Otto Holzapfel (born February 5, 1941 in Beeskow) is a German folklorist and researcher of traditional German folk song (folk music, Lied). He is a retired professor at the University of Freiburg. His mother tongue is Danish. He studied in Frankfurt am Main; among his subjects were Scandinavian languages and literature with Klaus von See.
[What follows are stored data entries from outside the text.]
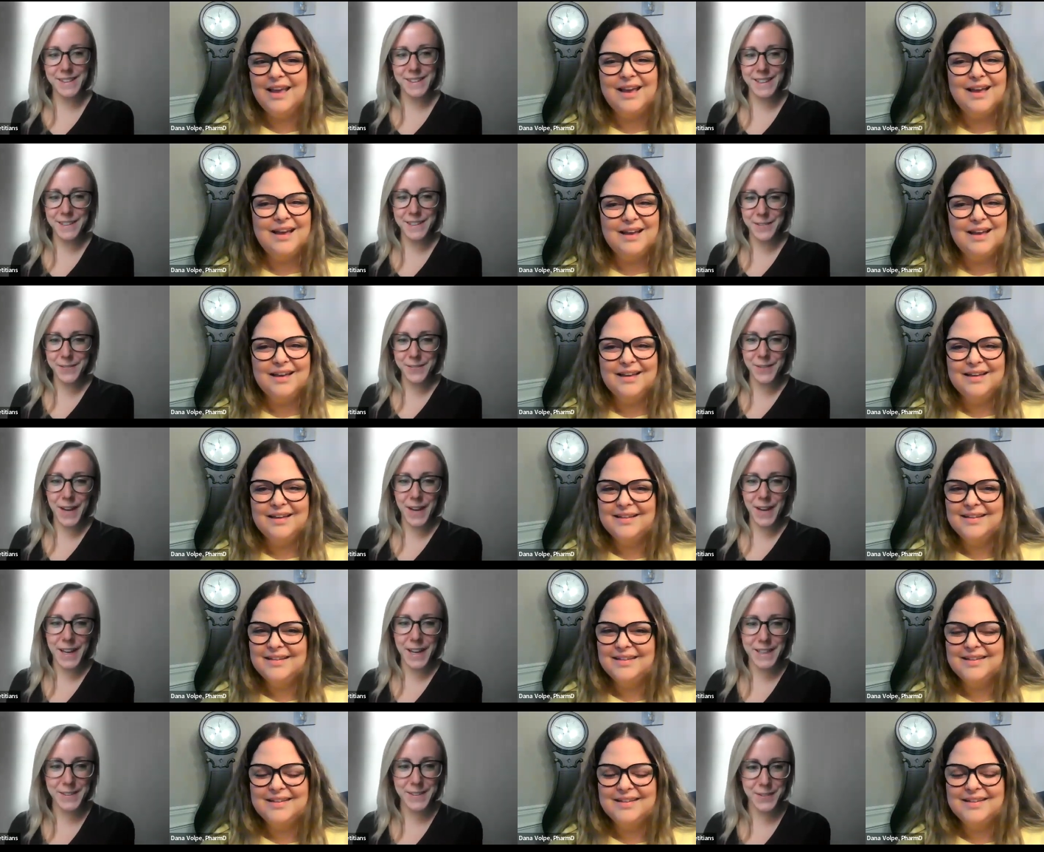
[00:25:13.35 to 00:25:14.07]
Speaker 1: get a
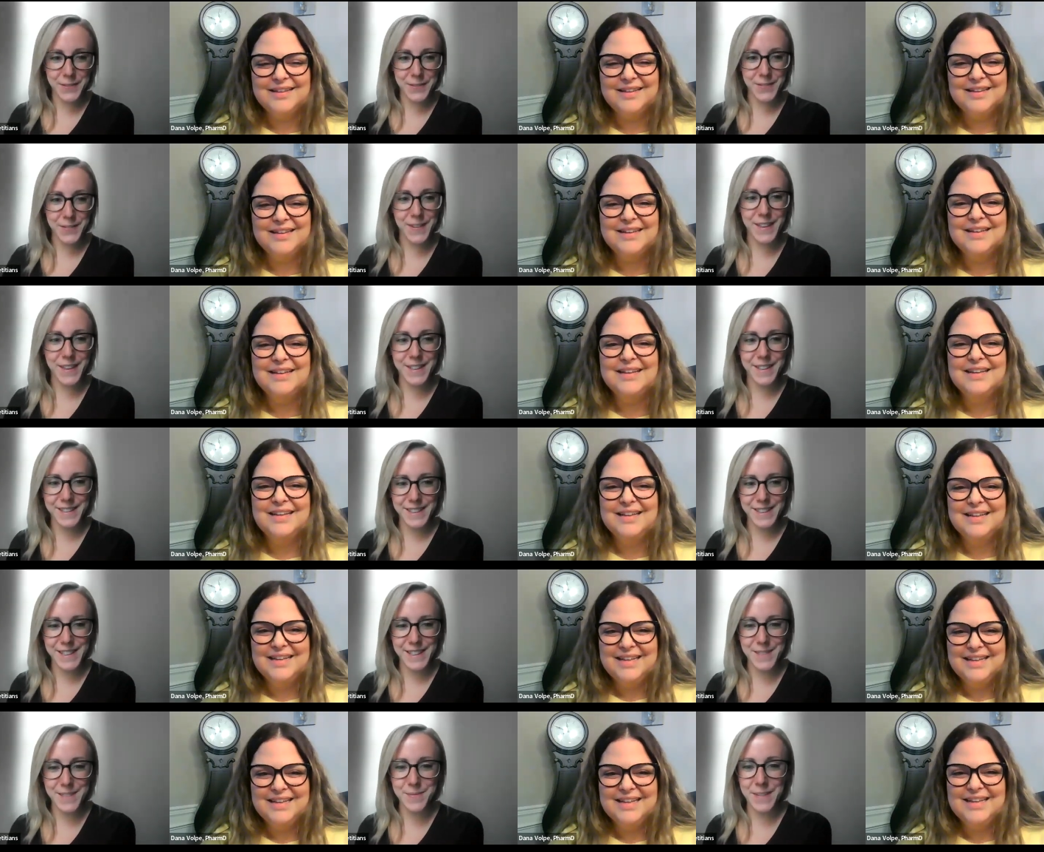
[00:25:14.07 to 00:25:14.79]
ride over there to
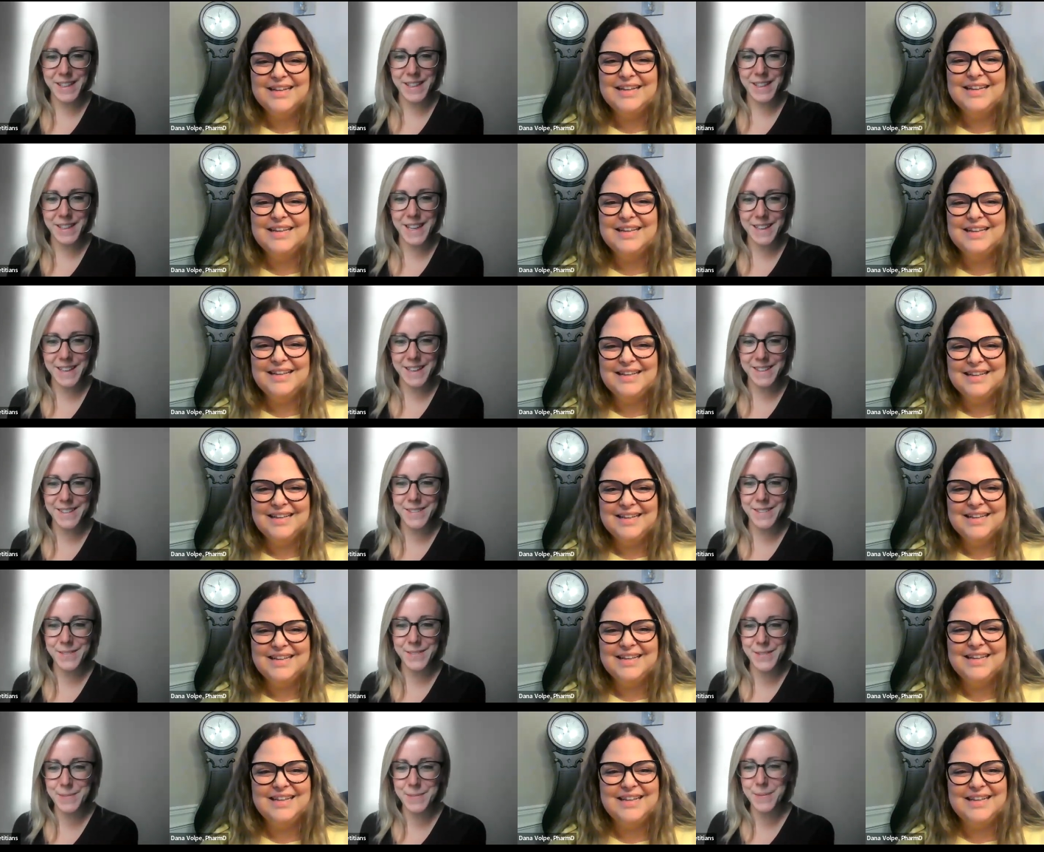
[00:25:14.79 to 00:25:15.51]
get my next
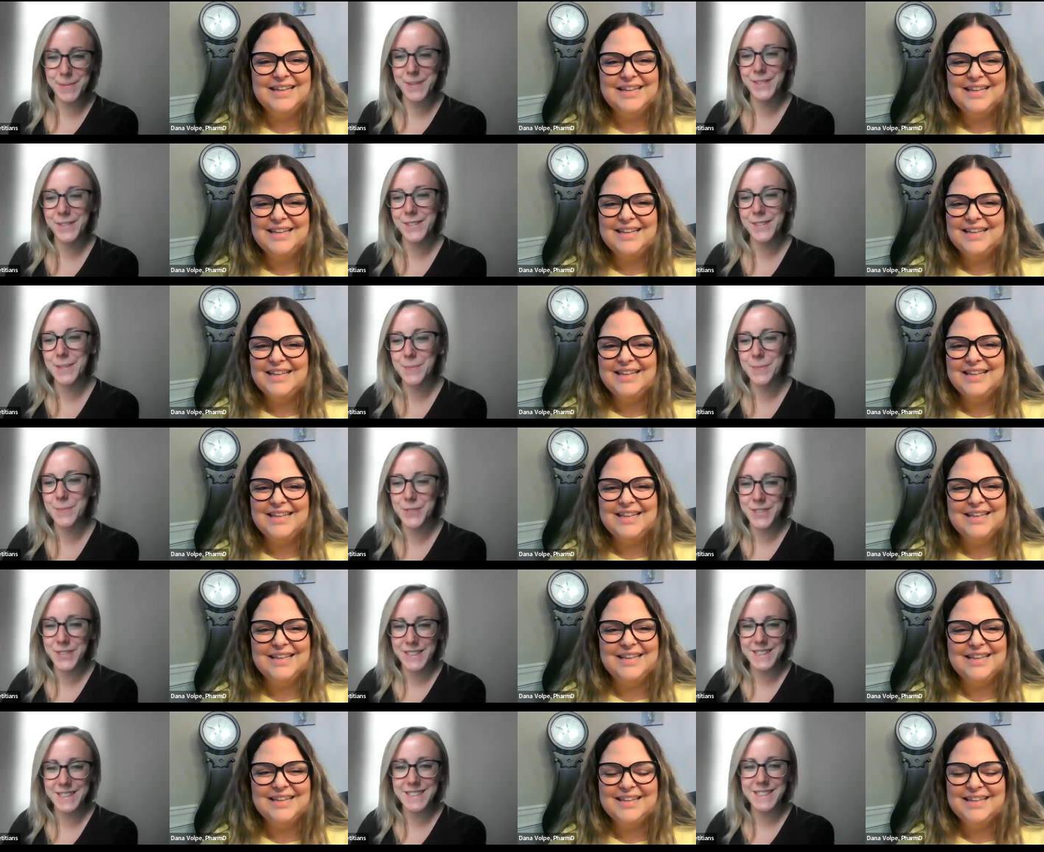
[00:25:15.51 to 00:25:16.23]
prescription
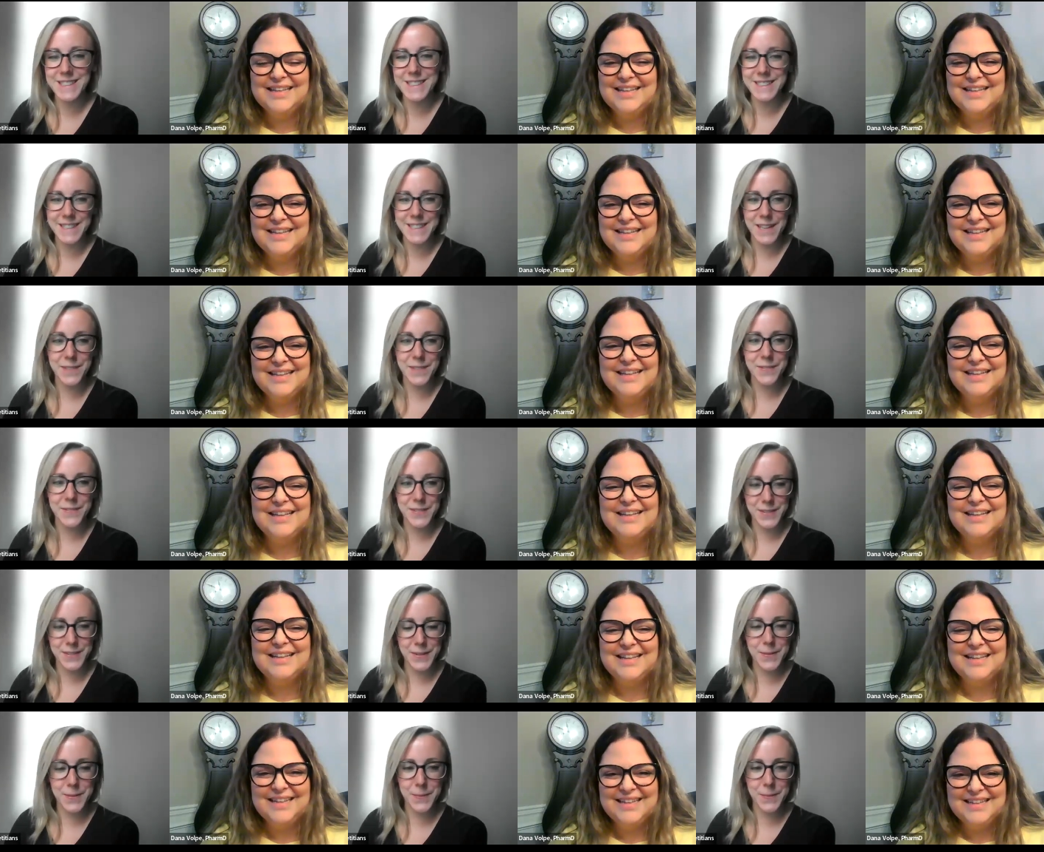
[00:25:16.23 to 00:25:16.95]
and stuff
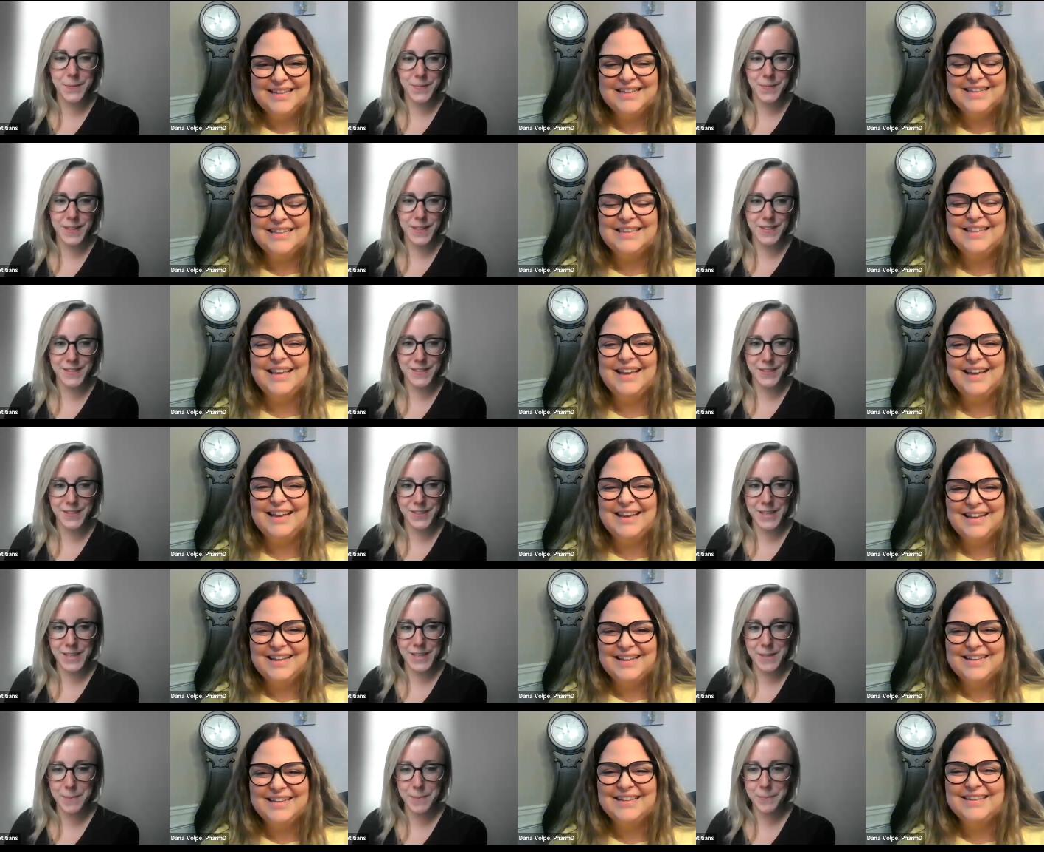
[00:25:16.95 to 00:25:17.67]
so that's yeah.
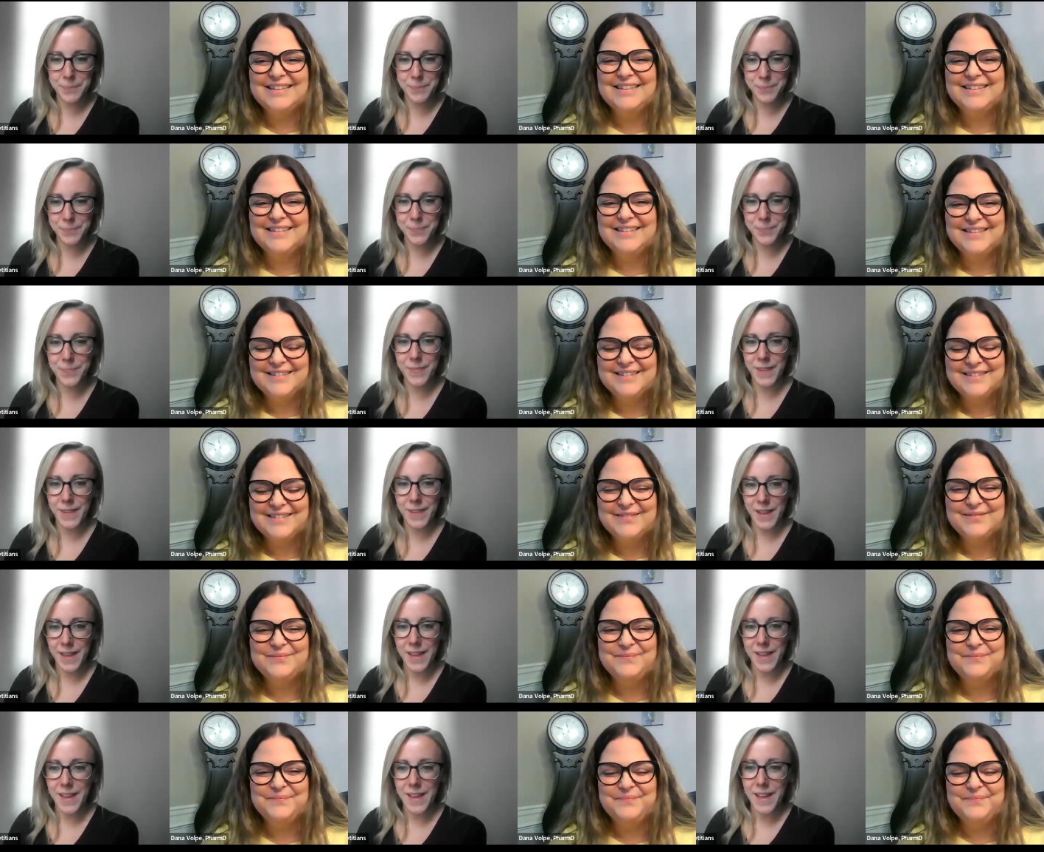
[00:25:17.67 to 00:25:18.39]
great
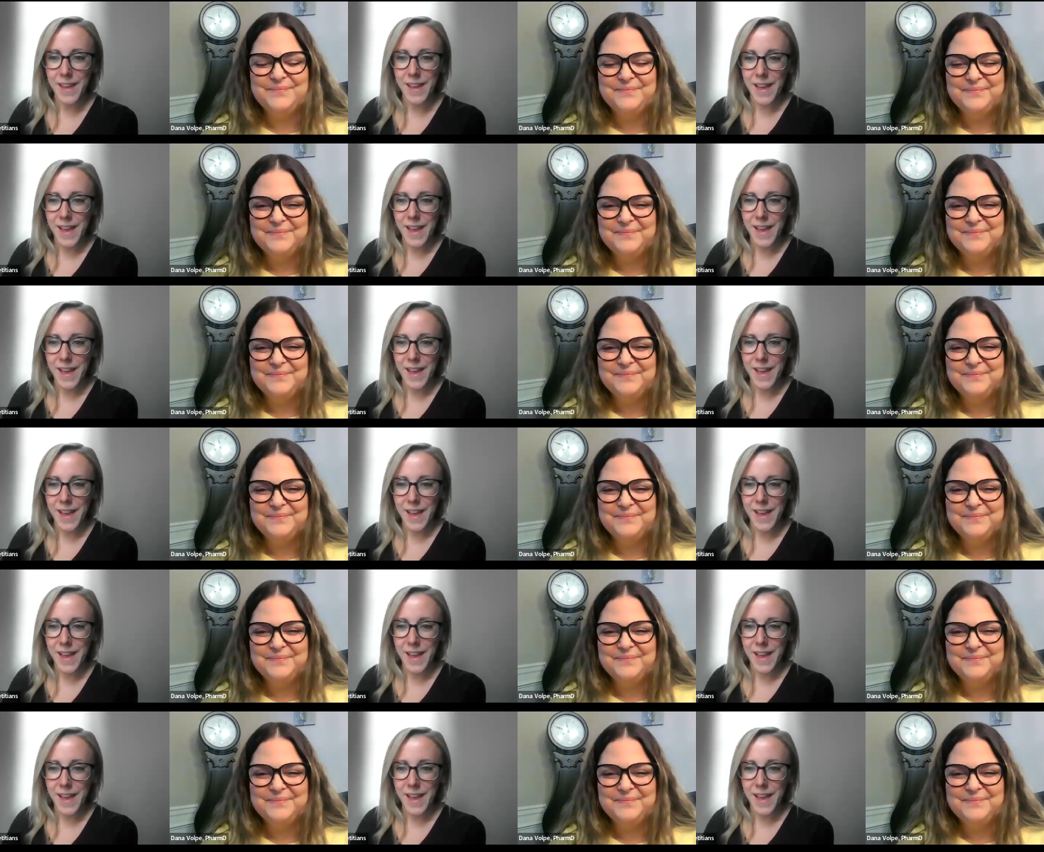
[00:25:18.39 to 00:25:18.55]
mm-hmm.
In 1970 he was appointed curator (archivist) at the German Folk Song Archives in Freiburg, now Center for Popular Culture and Music, University of Freiburg.  He led this institute until 1996. He was co-editor of the journal Jahrbuch für Volksliedforschung from 1984 to 1998 and editor of the Studien zur Volksliedforschung (volumes 1 – 17, 1991–1996). Special topics of Holzapfel are the traditional German folk ballad and the tradition of the German folk song, European mythology and German-Danish genealogy. He has edited several volumes of the standard edition of the traditional German folk ballads Deutsche Volkslieder mit ihren Melodien: Balladen (10 volumes, 1935–1996), and he created a system for analyzing German quatrains (Schnaderhüpfel, four line lyric stanzas, Gstanzl). Since 2006 he supervises the German song index (Liedverzeichnis')', now online.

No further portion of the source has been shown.